All that being said, I think we focus far too much on differences between treatments and far too little on differences between clients. The latter explains roughly 4× more variance than the former, yet accounts for <1% of the research published.
Great write up! I especially like how candidly you wrote about the errors.
I’m happy to match up to $200 worth of donations from EA Forum Readers (personally, not on behalf of my organisation):
1. The theory of change is solid—the inefficiencies they are addressing seem efficient to address and to have a big lasting impact.
2. Increased social support is a really efficient way to improve mental health
3. I like that it’s run by people in the local area who know the women personally and who were self-funding it for so long up to now.
4. I’d like to encourage more people from LMICs to engage on the forum, especially on matters of global health where they have the context so many of us lack.
5. EA has so rarely funded small local organisations, and so rarely funded charities that can generate their own income thereafter. I think this is a cheap, efficient test of these types of grants
If you’d like to take advantage of my matching, please message me on the forum.
We don’t have a public page for it; people sign-up via word-of-mouth and invite via incubators. We handpick and train mental health coaches for EA founders from the people who got the best results for regular EAs. The thesis was that people who’re founding or scaling an EA charity founders face a ton of mental health challenges and that can be resolved quickly and help them and their charity succeed.
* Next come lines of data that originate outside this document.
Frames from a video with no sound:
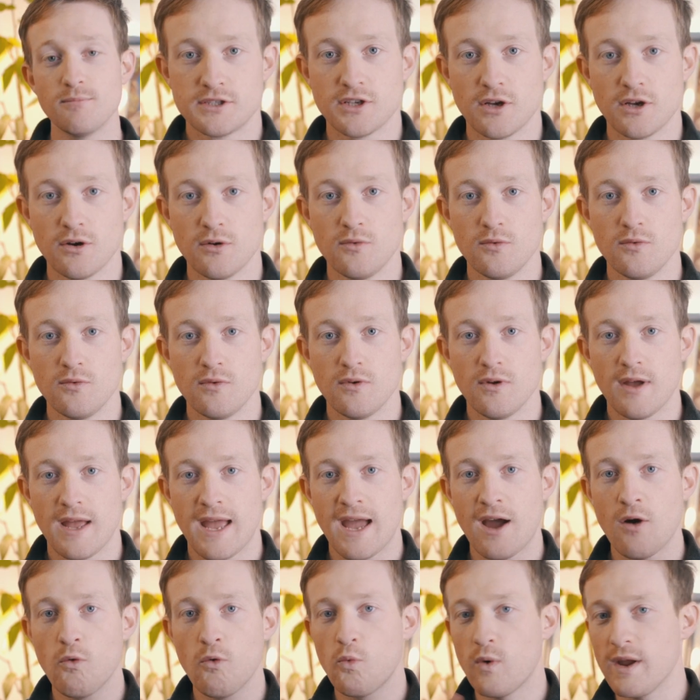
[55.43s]
So
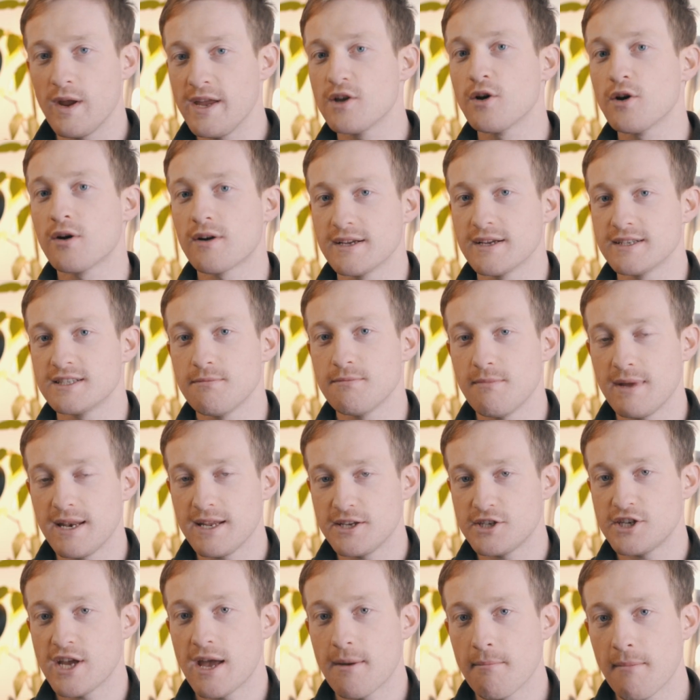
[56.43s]
how we got into
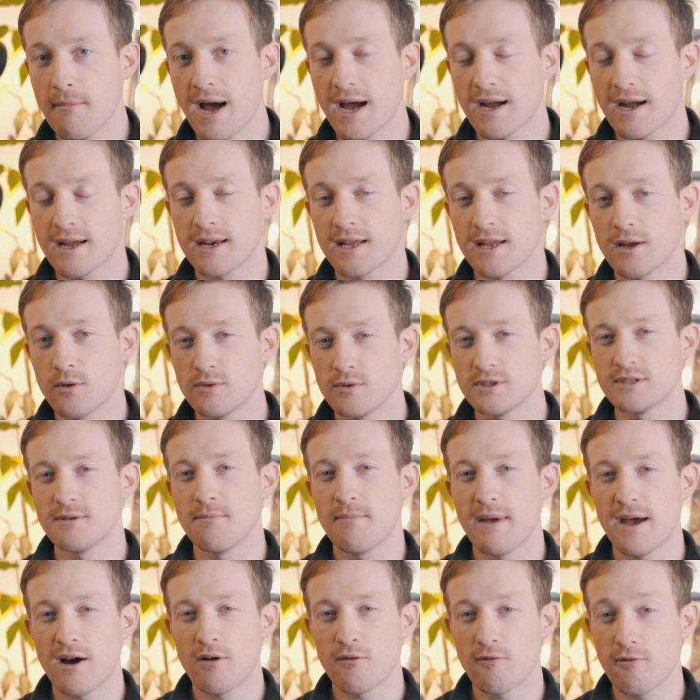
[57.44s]
ManyChat marketing was
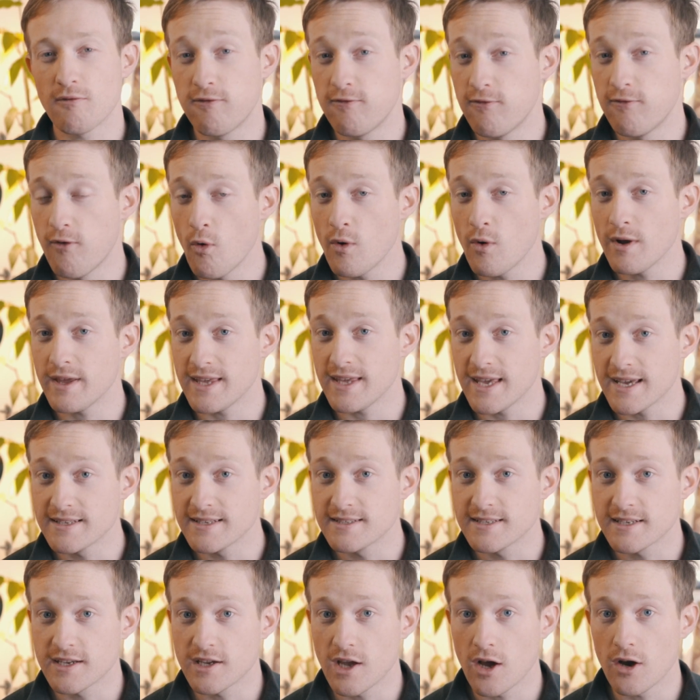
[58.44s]
about 4
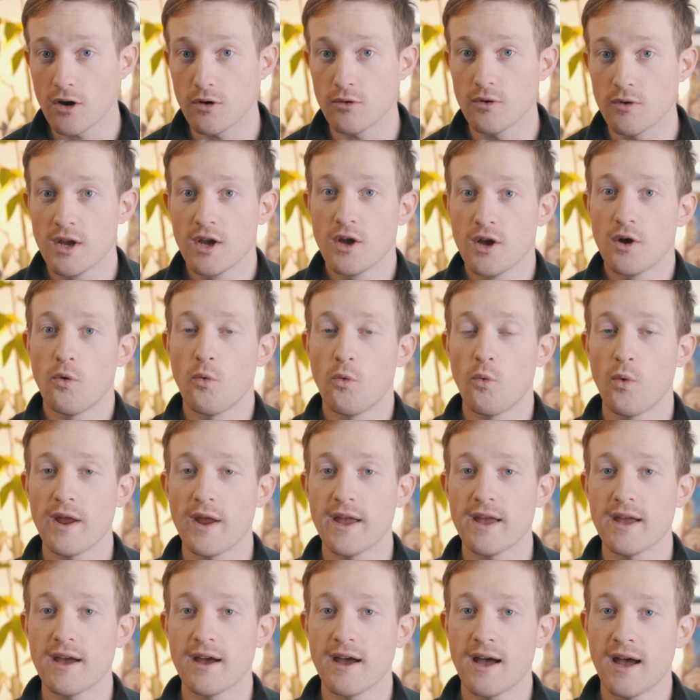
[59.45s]
years ago,
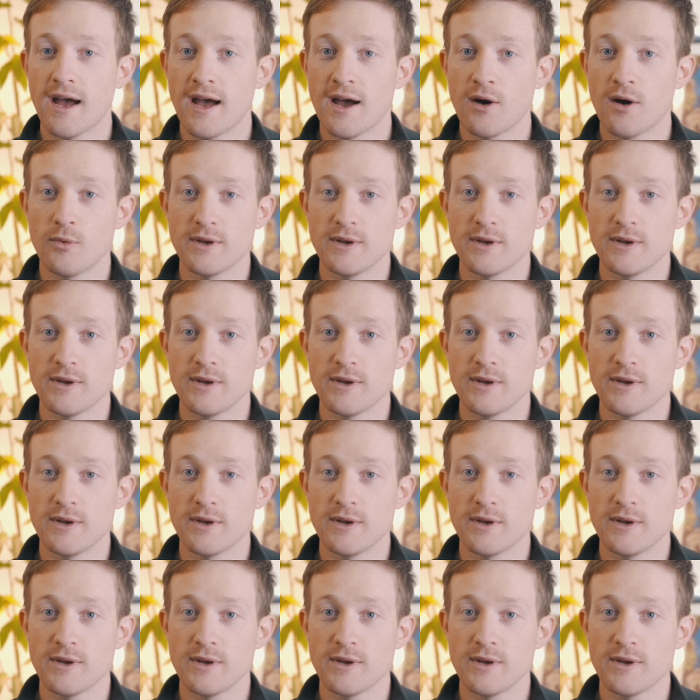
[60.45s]
where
I figured getting the results would be the hard part, or convincing founders you could, but no. Within ~2 years, over half of AIM incubated charities have had one or more founders successfully resolve one mental health problem with us. ~90% of people who do the first session complete the programme and ~50% decide to keep going after it ends to work on their next most pressing problem. This is waaaaaaaay better than our stats for regular EAs and regular people—Founders underinvest in themselves so hard, and are so focussed on making their organisation succeed, that tons of low hanging fruit remain.
The problem is getting someone to fund it long-term:
- Early stage founders are broke, irrationally self-sacrificial, and time-poor
- Mental health funders, for good reason, care mostly just for LMICs
- Meta funders, for good reason, don’t want to choose for others what service would work best for them / their incubatees.
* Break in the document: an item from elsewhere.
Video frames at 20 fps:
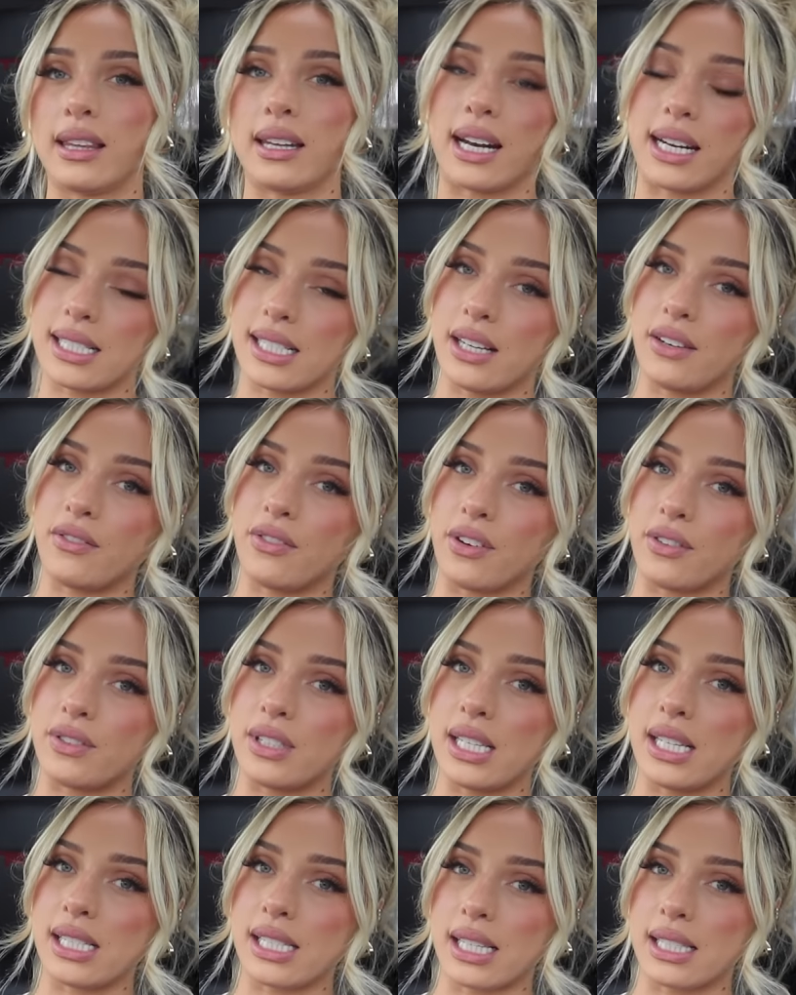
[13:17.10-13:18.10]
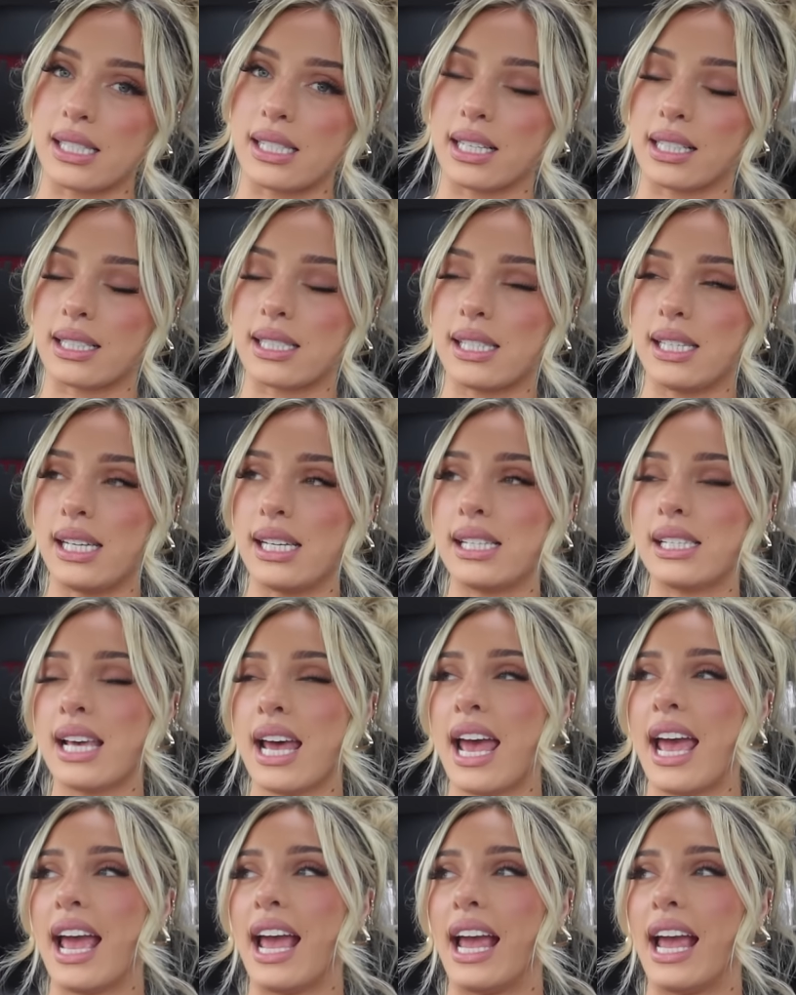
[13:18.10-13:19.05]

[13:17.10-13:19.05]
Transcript: in the nineteen fifties and sixties,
So, while finding seed funding to demonstrate POC was really easy, getting something durable isn’t. Donors think incubators should fund it. Incubators think donors should, after all, it’s an ecosystem wide service.
It only costs ~$80k a year to run, I’ll figure out a way to do it, it’s whether I can do that in time to avoid losing talent I can’t replace. I have one coach with a ~90% success rate, who only costs ~$33k a year, considering quitting because they don’t believe the job will exist in 2 years. The founders she supports collectively have a budget in the tens of millions and several are widely used as examples as EA’s most successful ever charities. We can’t replace her: she’s dramatically better than anyone else we employ, miles better than me, and neither she nor I understand how she does it.
I don’t really want a grant. I want some mechanism whereby we can be paid by results or just compete in an open-market that isn’t so distorted by the expectation that donors will cover everything.